Directions:
Pictures do not belong in the copy. Output exactly the lines from the one containing "[0:01.60-0:02.40]" to the end of the listing below.

Supplied entries:
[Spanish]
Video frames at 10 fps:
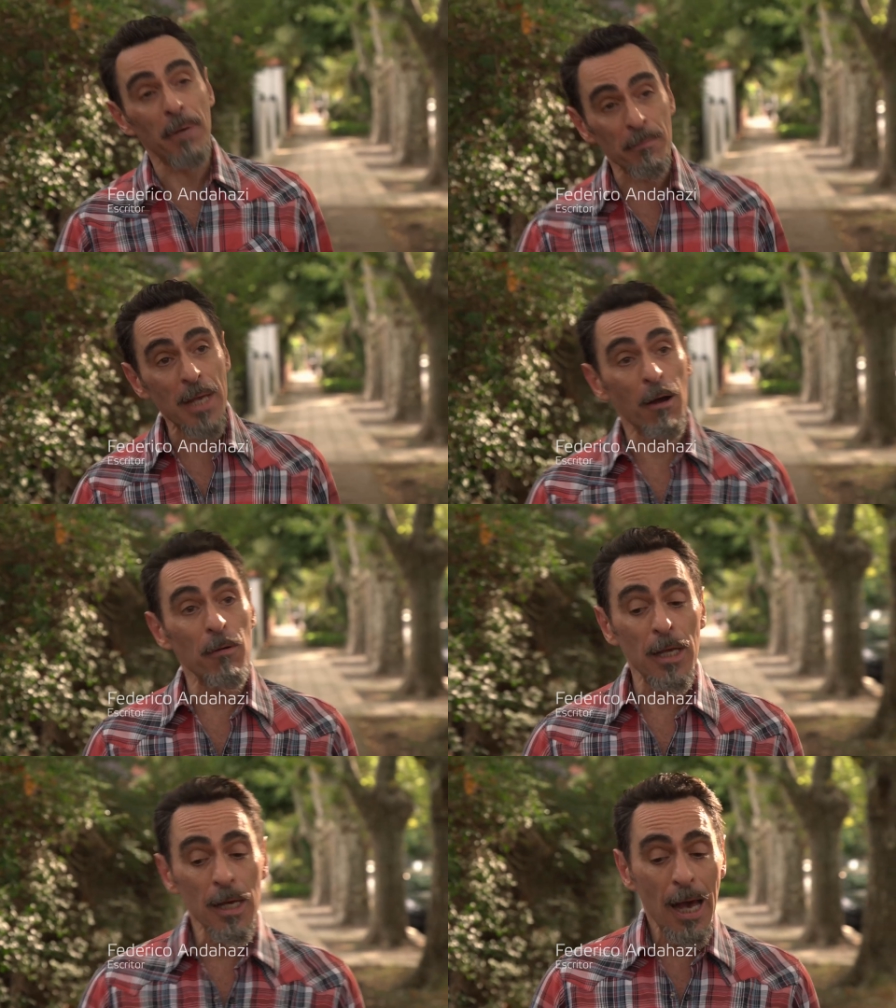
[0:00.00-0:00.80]

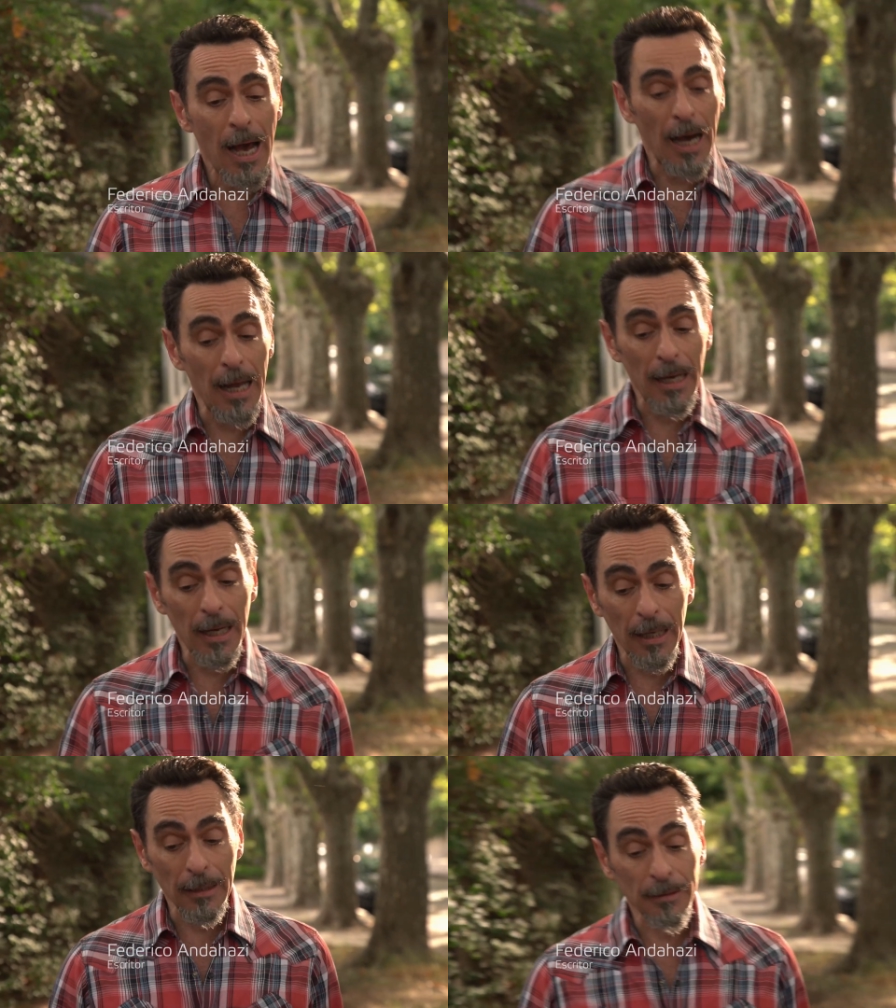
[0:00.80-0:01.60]
permeable a
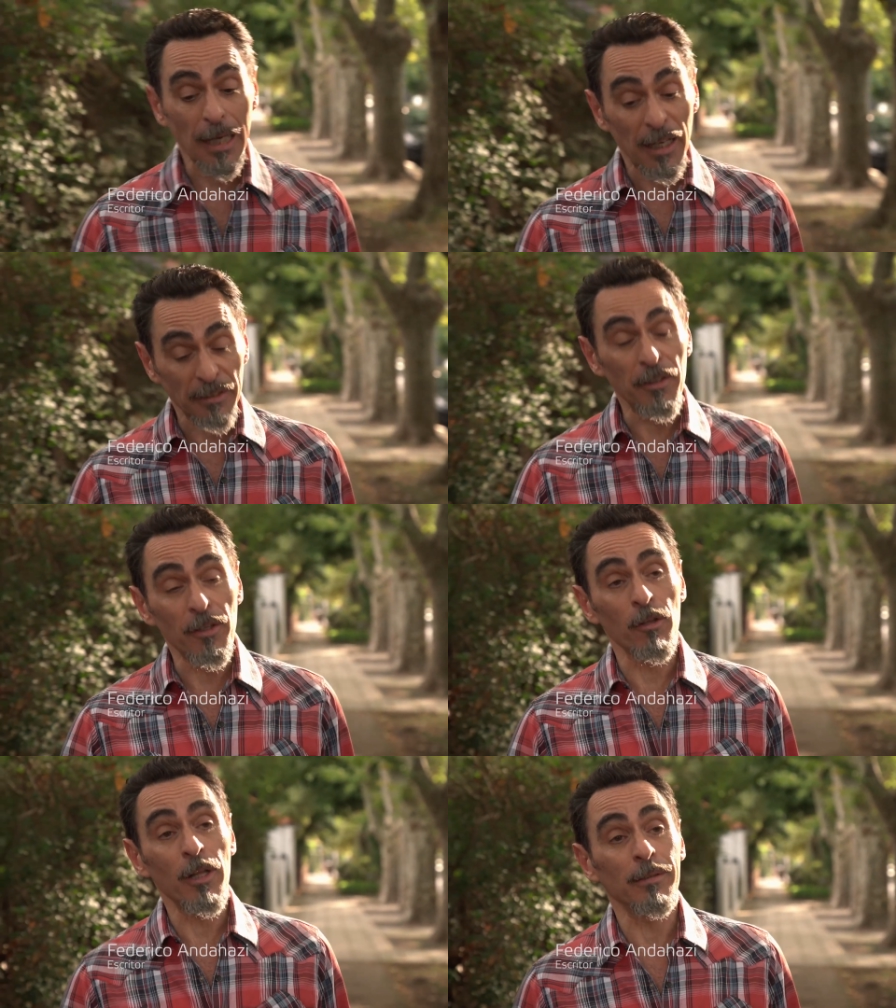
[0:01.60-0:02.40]
las
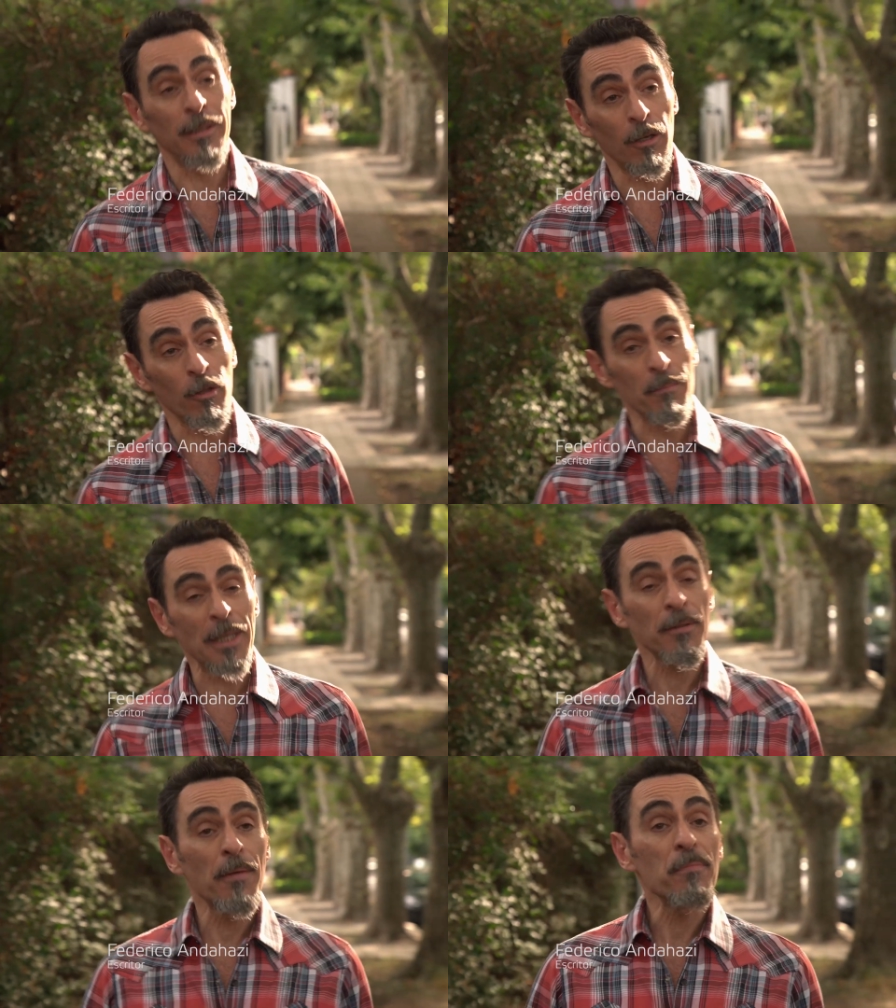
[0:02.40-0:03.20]
ideas de los
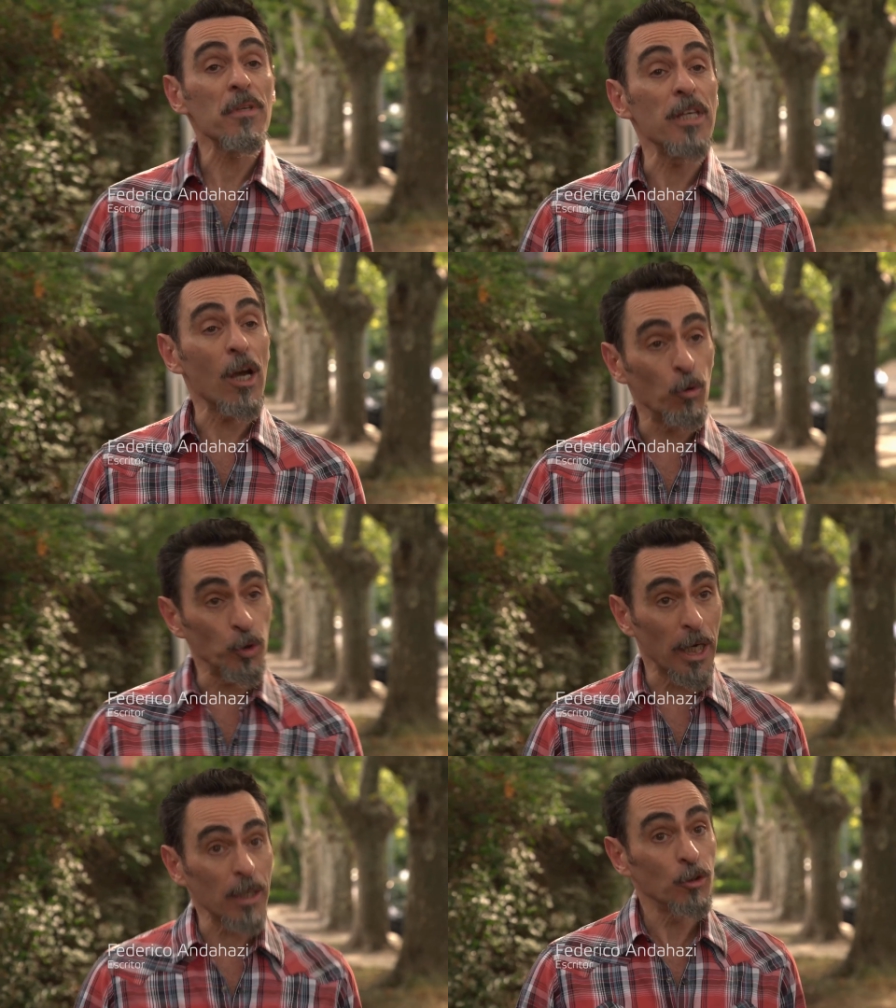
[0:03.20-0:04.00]
demás y
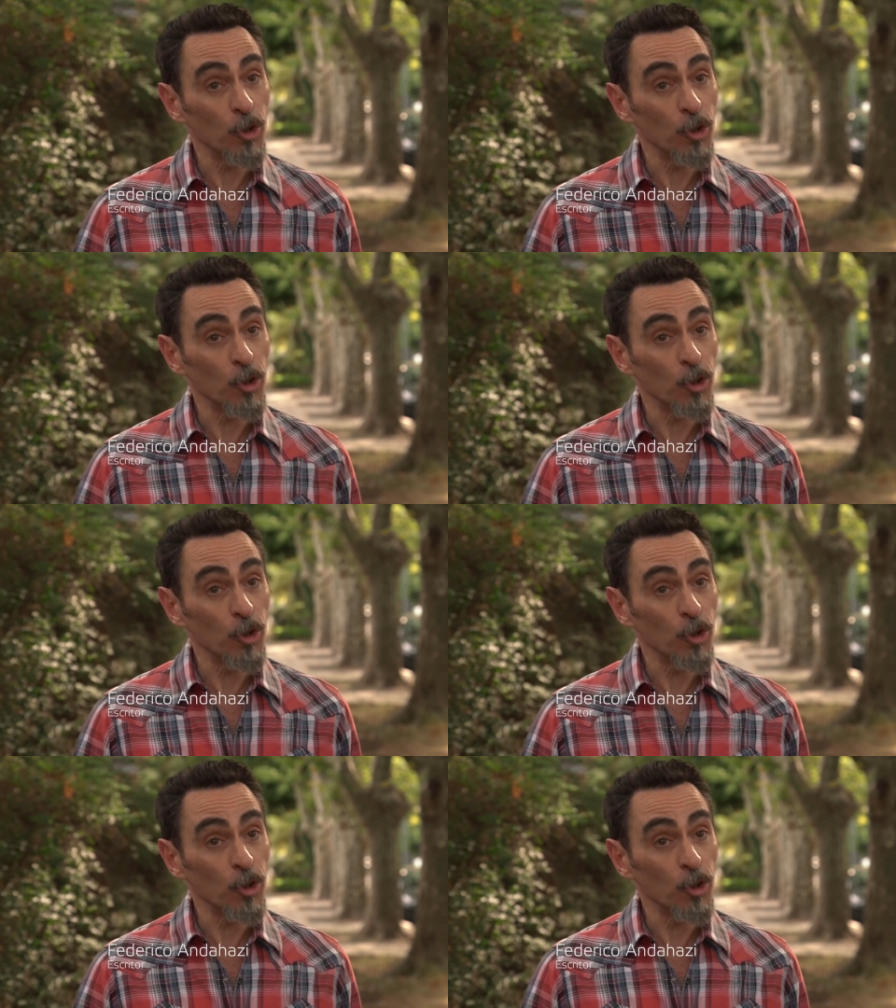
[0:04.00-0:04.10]
escuchar.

Solution:
[0:01.60-0:02.40]
las
[0:02.40-0:03.20]
ideas de los
[0:03.20-0:04.00]
demás y
[0:04.00-0:04.10]
escuchar.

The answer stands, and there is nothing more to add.